Oggi, mentre giravo per gli scaffali di un ipermercato di articoli casalinghi alla ricerca di una di quelle scalette richiudibili a 3 pioli, sono incappato su questo coltello giapponese.

Un coltello dallo stile giapponese nonostante sia prodotto in Germania. Il coltello mi ha attirato in quanto dallo stile giapponese (controllate pure wikipedia) ma anche perchè da tempo avevo bisogno di un coltello per affettare il salame.

Il prezzo è forse un po’ esagerato, 5,90 euro, ma forse quello che si paga è, appunto, il design giapponese. Altri coltelli di pari utilizzo ma di nazionalità stilistica italiano costavano la metà.

Il packaging non è molto elegante o funzionale, ho dovuto prendere delle tronchesi per tagliare le fascette che bloccano il coltello all’interno della confezione.

Ma appena tolto dalla confezione e preso in mano il coltello da la sensazione di robustezza e affidabilità: un connubio, quindi, tra la tradizione tedesca e quella giapponese.

La lama, almeno stando a quello riportato sulla confezione, è lunga 9 cm, ideale quindi per affettare il salame o altre minuterie, ma non credo sia adatto per tagliare a metà le mele.
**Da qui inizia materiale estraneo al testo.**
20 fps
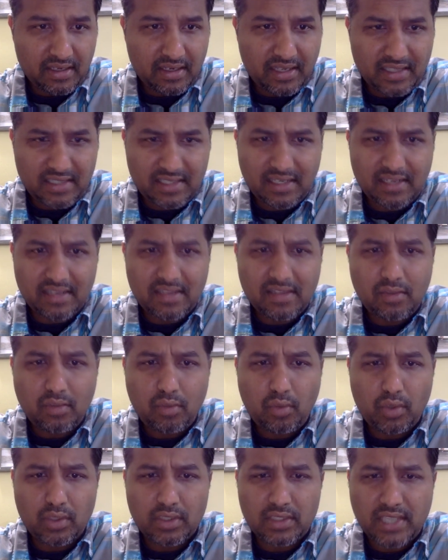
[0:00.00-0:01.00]
Let a little
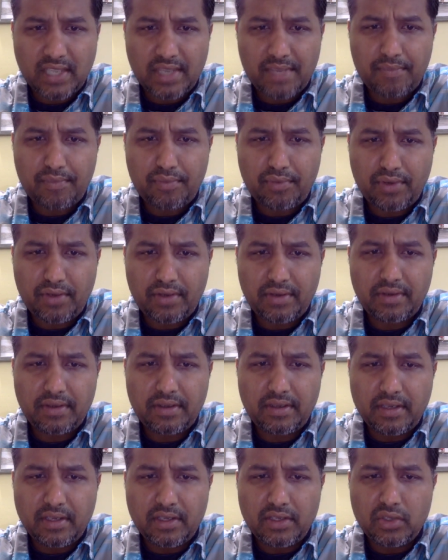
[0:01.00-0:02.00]
water, I pray
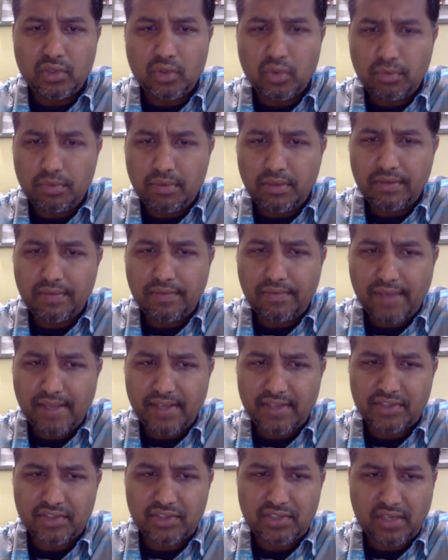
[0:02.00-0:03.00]
you, be
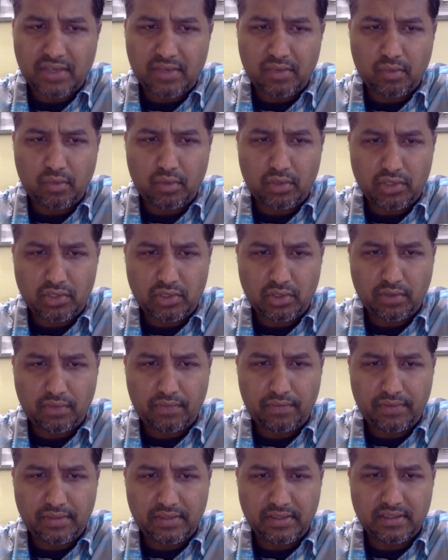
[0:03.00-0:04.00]
fetched, and wash your
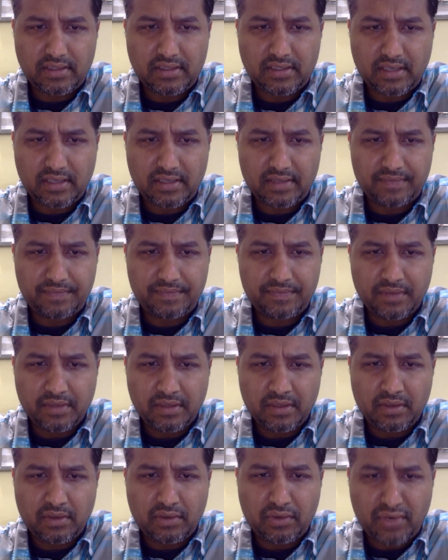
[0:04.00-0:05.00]
feet and
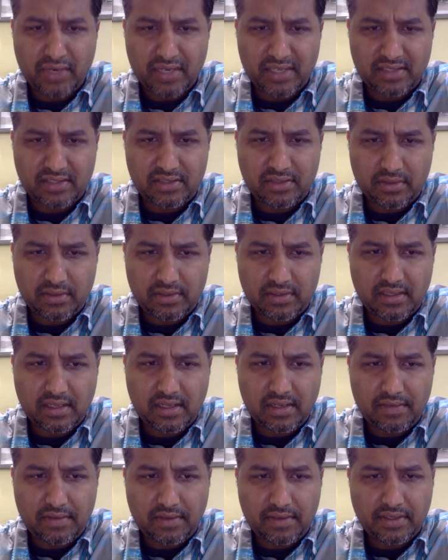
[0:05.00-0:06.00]
rest
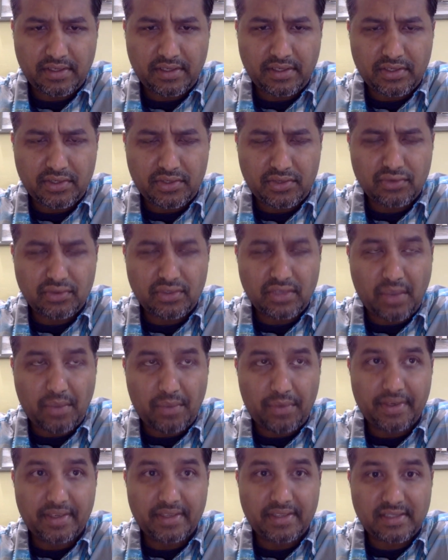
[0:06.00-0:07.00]
yourself under the tree. I
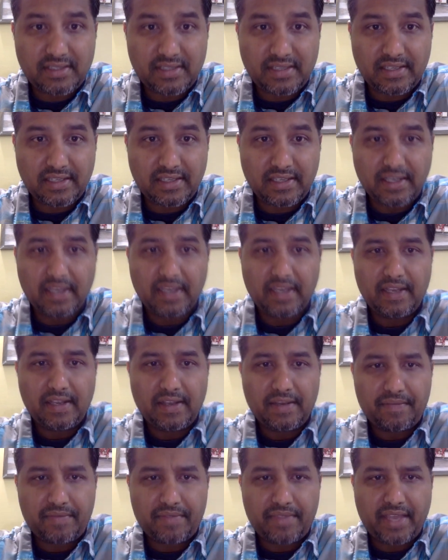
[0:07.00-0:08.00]
want to say
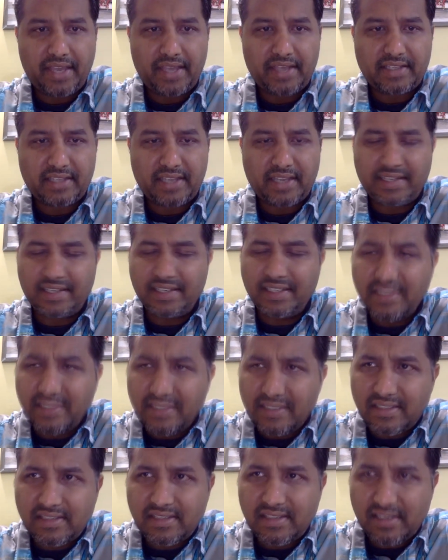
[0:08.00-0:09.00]
that an
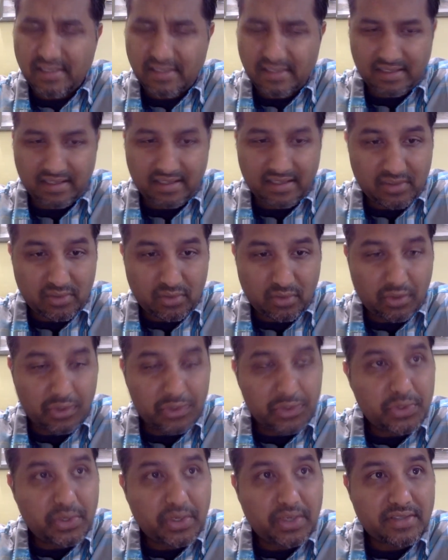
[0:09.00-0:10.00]
intercessor is
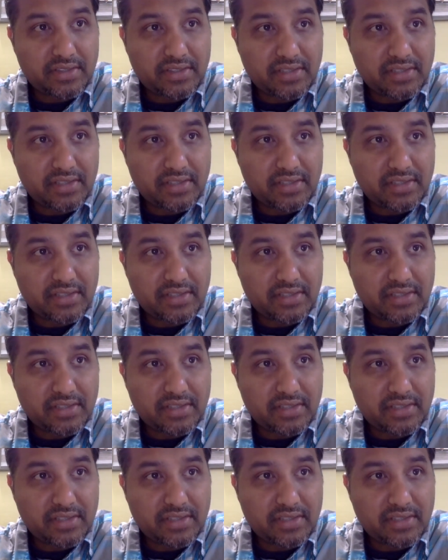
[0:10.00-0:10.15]
also a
I simboli incisi sulla lama non so se siano effettivamente giapponesi ma almeno infondo un po’ di sicurezza sulla genuità del prodotto. Non come quando andate dal tatuatore per farvi tatuare le iniziali del vostro nome secondo l’alfabeto cinese o giapponese, che il 90% delle volte è sbagliato.
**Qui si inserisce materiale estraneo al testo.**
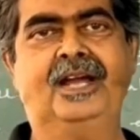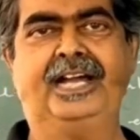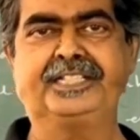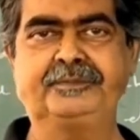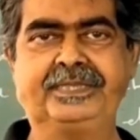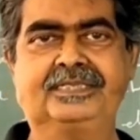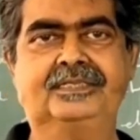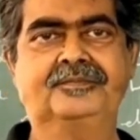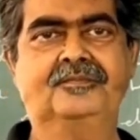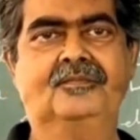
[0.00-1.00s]
I
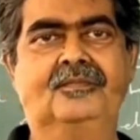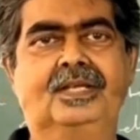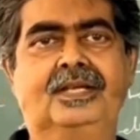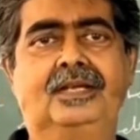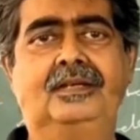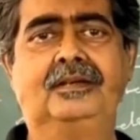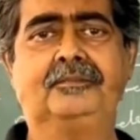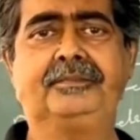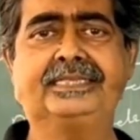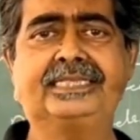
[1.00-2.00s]
repeat,
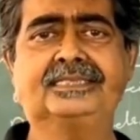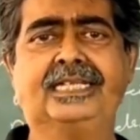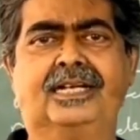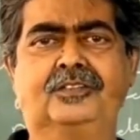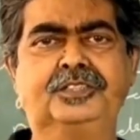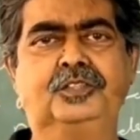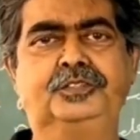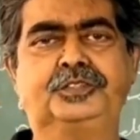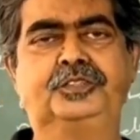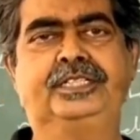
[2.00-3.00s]
bases according to
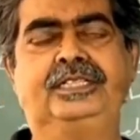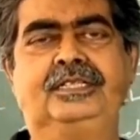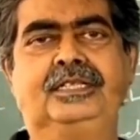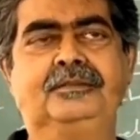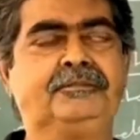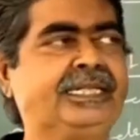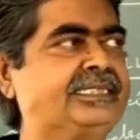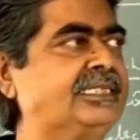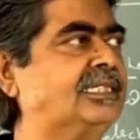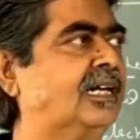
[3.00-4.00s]
Lewis theory,
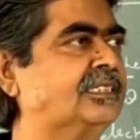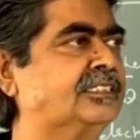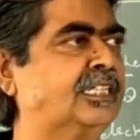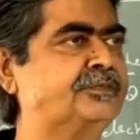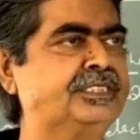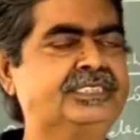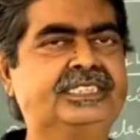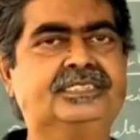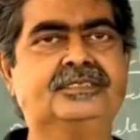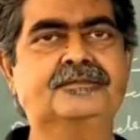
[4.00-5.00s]
bases are the
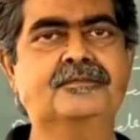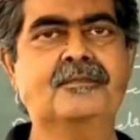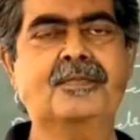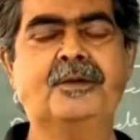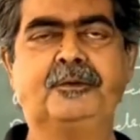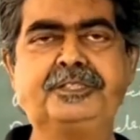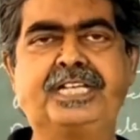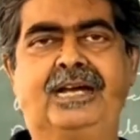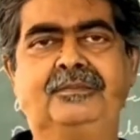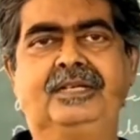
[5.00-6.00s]
substances which
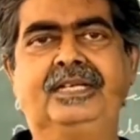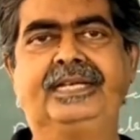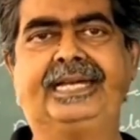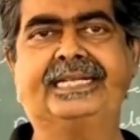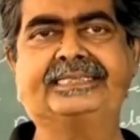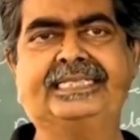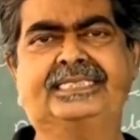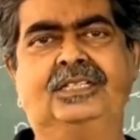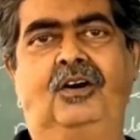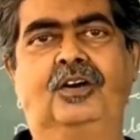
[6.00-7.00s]
have excess
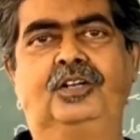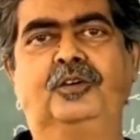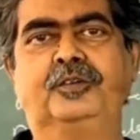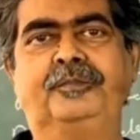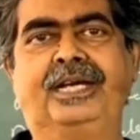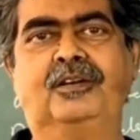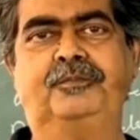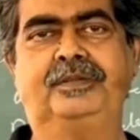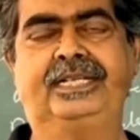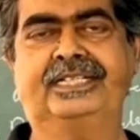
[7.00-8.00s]
or lone pair
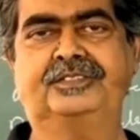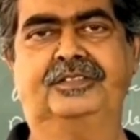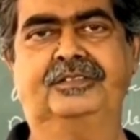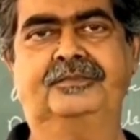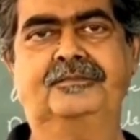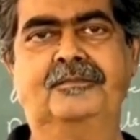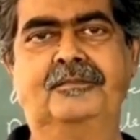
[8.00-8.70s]
of electron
Il primo test che ho effettuato è, appunto, col salame; è proprio per questo che l’ho comprato. In mano è leggero e maneggevole e si presta bene ai lavori di fino. Viste le dimensioni contenute si potrebbe stiparlo assieme al salame all’interno del salvasalame.
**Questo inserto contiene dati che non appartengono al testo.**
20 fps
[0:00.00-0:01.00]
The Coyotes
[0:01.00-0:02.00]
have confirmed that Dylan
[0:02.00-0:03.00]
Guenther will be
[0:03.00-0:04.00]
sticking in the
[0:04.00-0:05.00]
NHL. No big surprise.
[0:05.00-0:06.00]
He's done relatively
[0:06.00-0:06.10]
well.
Il primo test ha avuto subito risultati positivi. Il salame si taglia benissimo, quasi come fosse burro. C’è anche da dire che finora avevo usato un normale coltello seghettato e non era affatto performante.
Direi che ho trovato il prodotto che cercavo che racchiude sia il fattore design, che ricerco sempre in un prodotto, sia nel risultato ottenuto da questo coltello. L’unica pecca è che sulla confezione non è riportato se è possibile lavarlo in lavastoviglie oppure no (non vorrei ricordare ora l’episodio in cui le forbici col manico di plastica mi si sono rotte dopo un lavaggio in lavastoviglie).
Prodotto fortemente consigliato sia agli otaku che faticano a trovare un coltello dal design giapponesi, sia per i divoratori di salame che non hanno ne voglia ne tempo di aspettare il tempo che passa durante l’affettatura.